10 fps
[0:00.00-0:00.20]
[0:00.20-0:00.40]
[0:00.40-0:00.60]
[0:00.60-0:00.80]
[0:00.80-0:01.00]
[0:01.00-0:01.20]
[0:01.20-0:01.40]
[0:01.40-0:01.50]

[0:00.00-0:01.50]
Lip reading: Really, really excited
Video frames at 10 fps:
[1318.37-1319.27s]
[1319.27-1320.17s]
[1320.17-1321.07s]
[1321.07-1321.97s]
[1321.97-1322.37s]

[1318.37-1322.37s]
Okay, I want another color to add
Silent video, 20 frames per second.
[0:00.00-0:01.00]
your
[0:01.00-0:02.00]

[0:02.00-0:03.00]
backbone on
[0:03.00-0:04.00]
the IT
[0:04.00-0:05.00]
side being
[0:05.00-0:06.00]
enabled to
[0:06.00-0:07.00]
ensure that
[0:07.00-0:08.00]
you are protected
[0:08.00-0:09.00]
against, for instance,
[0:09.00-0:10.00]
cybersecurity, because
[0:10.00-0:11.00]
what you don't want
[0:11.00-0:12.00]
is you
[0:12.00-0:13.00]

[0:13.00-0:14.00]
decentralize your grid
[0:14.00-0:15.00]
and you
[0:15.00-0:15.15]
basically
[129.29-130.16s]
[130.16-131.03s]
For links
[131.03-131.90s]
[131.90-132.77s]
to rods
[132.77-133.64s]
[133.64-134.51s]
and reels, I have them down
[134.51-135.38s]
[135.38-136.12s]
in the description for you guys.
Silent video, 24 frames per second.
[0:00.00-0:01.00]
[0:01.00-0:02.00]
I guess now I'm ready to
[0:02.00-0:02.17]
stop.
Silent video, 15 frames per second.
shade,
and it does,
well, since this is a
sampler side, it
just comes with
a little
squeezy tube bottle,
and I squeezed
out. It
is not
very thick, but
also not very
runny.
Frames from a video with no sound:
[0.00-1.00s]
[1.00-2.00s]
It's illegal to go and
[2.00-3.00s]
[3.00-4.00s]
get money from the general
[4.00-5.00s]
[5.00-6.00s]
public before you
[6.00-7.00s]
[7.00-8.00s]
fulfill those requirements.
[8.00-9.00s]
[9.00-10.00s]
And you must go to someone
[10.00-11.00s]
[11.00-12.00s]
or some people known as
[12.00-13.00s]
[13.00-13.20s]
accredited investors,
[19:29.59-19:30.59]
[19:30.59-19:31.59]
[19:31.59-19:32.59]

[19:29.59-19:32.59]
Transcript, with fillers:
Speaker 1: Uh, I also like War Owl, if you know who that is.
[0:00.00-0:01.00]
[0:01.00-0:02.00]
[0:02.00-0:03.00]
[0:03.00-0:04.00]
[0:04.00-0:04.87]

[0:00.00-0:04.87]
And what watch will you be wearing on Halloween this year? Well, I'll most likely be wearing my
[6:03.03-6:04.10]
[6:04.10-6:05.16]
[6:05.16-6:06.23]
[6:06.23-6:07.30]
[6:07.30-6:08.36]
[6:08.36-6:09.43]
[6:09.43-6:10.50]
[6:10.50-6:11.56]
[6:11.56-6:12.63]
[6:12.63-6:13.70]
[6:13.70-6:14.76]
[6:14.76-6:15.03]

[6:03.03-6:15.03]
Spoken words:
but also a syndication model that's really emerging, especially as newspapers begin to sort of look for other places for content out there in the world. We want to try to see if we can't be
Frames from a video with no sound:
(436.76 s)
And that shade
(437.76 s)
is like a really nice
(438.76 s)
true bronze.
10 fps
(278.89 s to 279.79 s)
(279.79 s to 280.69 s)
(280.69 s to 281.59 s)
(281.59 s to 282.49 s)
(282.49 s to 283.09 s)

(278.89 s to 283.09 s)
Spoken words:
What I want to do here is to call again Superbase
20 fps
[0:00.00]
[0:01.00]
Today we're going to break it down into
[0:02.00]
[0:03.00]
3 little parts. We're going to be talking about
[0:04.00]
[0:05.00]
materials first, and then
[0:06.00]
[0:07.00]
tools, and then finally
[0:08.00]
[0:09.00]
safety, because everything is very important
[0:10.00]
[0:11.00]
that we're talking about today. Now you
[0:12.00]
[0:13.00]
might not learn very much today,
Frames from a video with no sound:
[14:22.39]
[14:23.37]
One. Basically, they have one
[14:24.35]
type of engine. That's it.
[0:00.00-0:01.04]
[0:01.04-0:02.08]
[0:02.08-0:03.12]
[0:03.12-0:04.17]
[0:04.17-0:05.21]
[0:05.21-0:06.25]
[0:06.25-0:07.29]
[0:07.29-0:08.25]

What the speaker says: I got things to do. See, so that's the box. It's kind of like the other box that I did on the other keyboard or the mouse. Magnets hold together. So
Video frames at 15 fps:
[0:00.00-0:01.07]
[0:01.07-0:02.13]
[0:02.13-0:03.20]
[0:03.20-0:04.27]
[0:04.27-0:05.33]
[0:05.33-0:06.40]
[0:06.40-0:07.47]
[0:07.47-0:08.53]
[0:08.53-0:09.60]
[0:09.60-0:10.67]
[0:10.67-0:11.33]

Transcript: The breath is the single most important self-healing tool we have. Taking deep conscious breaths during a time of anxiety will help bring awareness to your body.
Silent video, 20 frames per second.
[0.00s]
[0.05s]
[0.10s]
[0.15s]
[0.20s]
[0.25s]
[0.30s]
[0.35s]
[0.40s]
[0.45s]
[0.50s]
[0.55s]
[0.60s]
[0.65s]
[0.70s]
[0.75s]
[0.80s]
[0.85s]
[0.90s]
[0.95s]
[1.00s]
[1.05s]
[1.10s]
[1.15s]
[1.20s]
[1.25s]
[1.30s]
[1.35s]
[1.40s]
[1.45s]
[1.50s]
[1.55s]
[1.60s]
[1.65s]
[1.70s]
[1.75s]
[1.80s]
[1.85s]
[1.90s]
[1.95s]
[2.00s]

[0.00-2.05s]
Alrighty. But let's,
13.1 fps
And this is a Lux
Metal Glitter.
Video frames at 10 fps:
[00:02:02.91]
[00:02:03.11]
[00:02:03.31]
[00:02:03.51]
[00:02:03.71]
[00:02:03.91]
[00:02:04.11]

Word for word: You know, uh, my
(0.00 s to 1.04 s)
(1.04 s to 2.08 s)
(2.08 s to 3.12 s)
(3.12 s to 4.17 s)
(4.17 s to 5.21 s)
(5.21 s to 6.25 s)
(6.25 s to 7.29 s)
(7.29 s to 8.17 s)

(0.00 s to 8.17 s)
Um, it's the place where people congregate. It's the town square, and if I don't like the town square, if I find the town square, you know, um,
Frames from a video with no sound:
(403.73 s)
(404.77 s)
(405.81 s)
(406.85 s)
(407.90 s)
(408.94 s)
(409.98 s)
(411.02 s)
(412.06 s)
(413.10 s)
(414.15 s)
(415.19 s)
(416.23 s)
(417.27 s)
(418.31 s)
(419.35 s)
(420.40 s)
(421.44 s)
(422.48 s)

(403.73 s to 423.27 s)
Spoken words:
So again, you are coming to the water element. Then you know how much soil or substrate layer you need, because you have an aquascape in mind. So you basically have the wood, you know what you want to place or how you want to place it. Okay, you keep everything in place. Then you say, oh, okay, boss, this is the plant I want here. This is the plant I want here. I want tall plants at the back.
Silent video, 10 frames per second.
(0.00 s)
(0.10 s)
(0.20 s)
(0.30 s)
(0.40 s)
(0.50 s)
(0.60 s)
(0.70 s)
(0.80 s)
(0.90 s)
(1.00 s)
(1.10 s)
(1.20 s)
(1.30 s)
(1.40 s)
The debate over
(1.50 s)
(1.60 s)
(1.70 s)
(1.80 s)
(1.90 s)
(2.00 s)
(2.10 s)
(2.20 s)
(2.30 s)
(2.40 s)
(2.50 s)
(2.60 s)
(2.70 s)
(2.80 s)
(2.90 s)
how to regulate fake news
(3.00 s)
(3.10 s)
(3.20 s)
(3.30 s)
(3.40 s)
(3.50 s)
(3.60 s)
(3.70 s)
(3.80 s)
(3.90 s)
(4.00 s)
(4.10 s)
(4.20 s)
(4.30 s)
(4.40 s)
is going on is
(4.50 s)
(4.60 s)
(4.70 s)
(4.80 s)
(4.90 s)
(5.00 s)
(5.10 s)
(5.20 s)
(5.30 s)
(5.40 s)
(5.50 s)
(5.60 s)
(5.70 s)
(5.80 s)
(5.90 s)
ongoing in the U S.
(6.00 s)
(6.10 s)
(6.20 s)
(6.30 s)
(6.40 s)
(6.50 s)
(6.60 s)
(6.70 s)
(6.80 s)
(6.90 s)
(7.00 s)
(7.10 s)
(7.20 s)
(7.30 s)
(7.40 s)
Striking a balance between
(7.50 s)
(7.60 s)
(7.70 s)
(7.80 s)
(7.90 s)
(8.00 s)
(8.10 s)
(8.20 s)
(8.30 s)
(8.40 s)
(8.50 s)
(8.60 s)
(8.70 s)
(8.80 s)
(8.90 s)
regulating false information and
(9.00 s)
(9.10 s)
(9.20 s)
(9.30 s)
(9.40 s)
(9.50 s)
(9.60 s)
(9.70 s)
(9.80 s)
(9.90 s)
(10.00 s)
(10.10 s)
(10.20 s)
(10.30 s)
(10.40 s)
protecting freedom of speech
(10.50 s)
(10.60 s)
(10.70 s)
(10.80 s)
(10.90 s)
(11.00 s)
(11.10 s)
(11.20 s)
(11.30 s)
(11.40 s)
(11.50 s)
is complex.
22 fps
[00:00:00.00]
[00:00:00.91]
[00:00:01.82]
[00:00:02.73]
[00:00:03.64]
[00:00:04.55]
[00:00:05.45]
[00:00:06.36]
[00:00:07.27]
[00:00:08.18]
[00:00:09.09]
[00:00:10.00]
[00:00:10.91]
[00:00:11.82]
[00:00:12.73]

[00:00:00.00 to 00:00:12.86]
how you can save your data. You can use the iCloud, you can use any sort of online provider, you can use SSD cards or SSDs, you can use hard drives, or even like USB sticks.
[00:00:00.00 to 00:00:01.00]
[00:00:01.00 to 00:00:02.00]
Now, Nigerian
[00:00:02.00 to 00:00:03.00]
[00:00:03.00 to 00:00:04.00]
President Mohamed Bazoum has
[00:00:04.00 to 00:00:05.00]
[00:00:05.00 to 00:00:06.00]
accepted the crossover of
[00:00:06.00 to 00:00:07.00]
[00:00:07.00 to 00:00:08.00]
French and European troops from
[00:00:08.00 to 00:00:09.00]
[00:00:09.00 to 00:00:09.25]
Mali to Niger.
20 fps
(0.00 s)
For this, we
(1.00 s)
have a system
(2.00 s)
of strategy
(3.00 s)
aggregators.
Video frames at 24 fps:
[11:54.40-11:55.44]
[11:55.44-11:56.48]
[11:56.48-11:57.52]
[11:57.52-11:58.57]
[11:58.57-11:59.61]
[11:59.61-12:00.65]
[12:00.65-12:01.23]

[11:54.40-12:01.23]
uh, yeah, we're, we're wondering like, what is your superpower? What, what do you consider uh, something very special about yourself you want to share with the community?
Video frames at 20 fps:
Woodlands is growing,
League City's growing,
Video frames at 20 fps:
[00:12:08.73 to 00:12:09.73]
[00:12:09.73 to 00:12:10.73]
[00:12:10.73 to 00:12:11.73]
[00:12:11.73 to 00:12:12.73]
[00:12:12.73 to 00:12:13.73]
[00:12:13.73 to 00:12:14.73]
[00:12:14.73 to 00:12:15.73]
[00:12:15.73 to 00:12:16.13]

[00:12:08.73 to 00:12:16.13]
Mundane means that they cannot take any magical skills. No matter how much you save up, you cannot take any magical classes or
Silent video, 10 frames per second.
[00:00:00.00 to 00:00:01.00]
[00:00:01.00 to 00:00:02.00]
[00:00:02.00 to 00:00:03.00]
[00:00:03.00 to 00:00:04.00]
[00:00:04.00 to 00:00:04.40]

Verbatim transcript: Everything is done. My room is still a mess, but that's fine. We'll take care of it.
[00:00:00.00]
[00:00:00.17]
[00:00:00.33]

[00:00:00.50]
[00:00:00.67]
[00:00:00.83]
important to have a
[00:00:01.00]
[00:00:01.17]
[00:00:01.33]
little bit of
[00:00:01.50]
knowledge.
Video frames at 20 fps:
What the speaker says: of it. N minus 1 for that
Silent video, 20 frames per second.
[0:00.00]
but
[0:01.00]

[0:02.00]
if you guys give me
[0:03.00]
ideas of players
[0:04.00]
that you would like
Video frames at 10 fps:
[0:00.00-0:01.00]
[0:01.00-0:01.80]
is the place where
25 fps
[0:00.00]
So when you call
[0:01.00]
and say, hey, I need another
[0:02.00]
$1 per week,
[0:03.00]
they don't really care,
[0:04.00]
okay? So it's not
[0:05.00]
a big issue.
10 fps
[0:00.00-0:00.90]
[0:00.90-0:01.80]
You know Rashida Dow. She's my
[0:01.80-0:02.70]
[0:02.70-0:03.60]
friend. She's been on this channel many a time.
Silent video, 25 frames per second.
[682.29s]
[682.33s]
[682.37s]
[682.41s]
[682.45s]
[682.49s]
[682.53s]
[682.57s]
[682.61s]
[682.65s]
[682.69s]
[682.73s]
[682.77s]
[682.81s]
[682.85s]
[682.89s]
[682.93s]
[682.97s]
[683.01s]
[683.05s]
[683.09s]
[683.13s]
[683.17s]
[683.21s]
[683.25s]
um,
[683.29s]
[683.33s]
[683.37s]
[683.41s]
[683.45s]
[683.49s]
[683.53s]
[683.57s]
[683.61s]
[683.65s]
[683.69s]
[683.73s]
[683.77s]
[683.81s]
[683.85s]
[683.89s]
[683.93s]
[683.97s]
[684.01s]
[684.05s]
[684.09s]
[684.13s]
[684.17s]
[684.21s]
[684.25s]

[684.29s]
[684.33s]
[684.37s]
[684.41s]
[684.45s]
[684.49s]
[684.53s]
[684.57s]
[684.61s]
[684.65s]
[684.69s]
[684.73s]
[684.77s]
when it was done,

**Task to carry out**
Lines after the one containing "[0:04.00-0:04.87]" are left out; every line from the start of the entries through that line is restated word for word.

**Result for this exercise**
10 fps
[0:00.00-0:00.20]
[0:00.20-0:00.40]
[0:00.40-0:00.60]
[0:00.60-0:00.80]
[0:00.80-0:01.00]
[0:01.00-0:01.20]
[0:01.20-0:01.40]
[0:01.40-0:01.50]

[0:00.00-0:01.50]
Lip reading: Really, really excited
Video frames at 10 fps:
[1318.37-1319.27s]
[1319.27-1320.17s]
[1320.17-1321.07s]
[1321.07-1321.97s]
[1321.97-1322.37s]

[1318.37-1322.37s]
Okay, I want another color to add
Silent video, 20 frames per second.
[0:00.00-0:01.00]
your
[0:01.00-0:02.00]

[0:02.00-0:03.00]
backbone on
[0:03.00-0:04.00]
the IT
[0:04.00-0:05.00]
side being
[0:05.00-0:06.00]
enabled to
[0:06.00-0:07.00]
ensure that
[0:07.00-0:08.00]
you are protected
[0:08.00-0:09.00]
against, for instance,
[0:09.00-0:10.00]
cybersecurity, because
[0:10.00-0:11.00]
what you don't want
[0:11.00-0:12.00]
is you
[0:12.00-0:13.00]

[0:13.00-0:14.00]
decentralize your grid
[0:14.00-0:15.00]
and you
[0:15.00-0:15.15]
basically
[129.29-130.16s]
[130.16-131.03s]
For links
[131.03-131.90s]
[131.90-132.77s]
to rods
[132.77-133.64s]
[133.64-134.51s]
and reels, I have them down
[134.51-135.38s]
[135.38-136.12s]
in the description for you guys.
Silent video, 24 frames per second.
[0:00.00-0:01.00]
[0:01.00-0:02.00]
I guess now I'm ready to
[0:02.00-0:02.17]
stop.
Silent video, 15 frames per second.
shade,
and it does,
well, since this is a
sampler side, it
just comes with
a little
squeezy tube bottle,
and I squeezed
out. It
is not
very thick, but
also not very
runny.
Frames from a video with no sound:
[0.00-1.00s]
[1.00-2.00s]
It's illegal to go and
[2.00-3.00s]
[3.00-4.00s]
get money from the general
[4.00-5.00s]
[5.00-6.00s]
public before you
[6.00-7.00s]
[7.00-8.00s]
fulfill those requirements.
[8.00-9.00s]
[9.00-10.00s]
And you must go to someone
[10.00-11.00s]
[11.00-12.00s]
or some people known as
[12.00-13.00s]
[13.00-13.20s]
accredited investors,
[19:29.59-19:30.59]
[19:30.59-19:31.59]
[19:31.59-19:32.59]

[19:29.59-19:32.59]
Transcript, with fillers:
Speaker 1: Uh, I also like War Owl, if you know who that is.
[0:00.00-0:01.00]
[0:01.00-0:02.00]
[0:02.00-0:03.00]
[0:03.00-0:04.00]
[0:04.00-0:04.87]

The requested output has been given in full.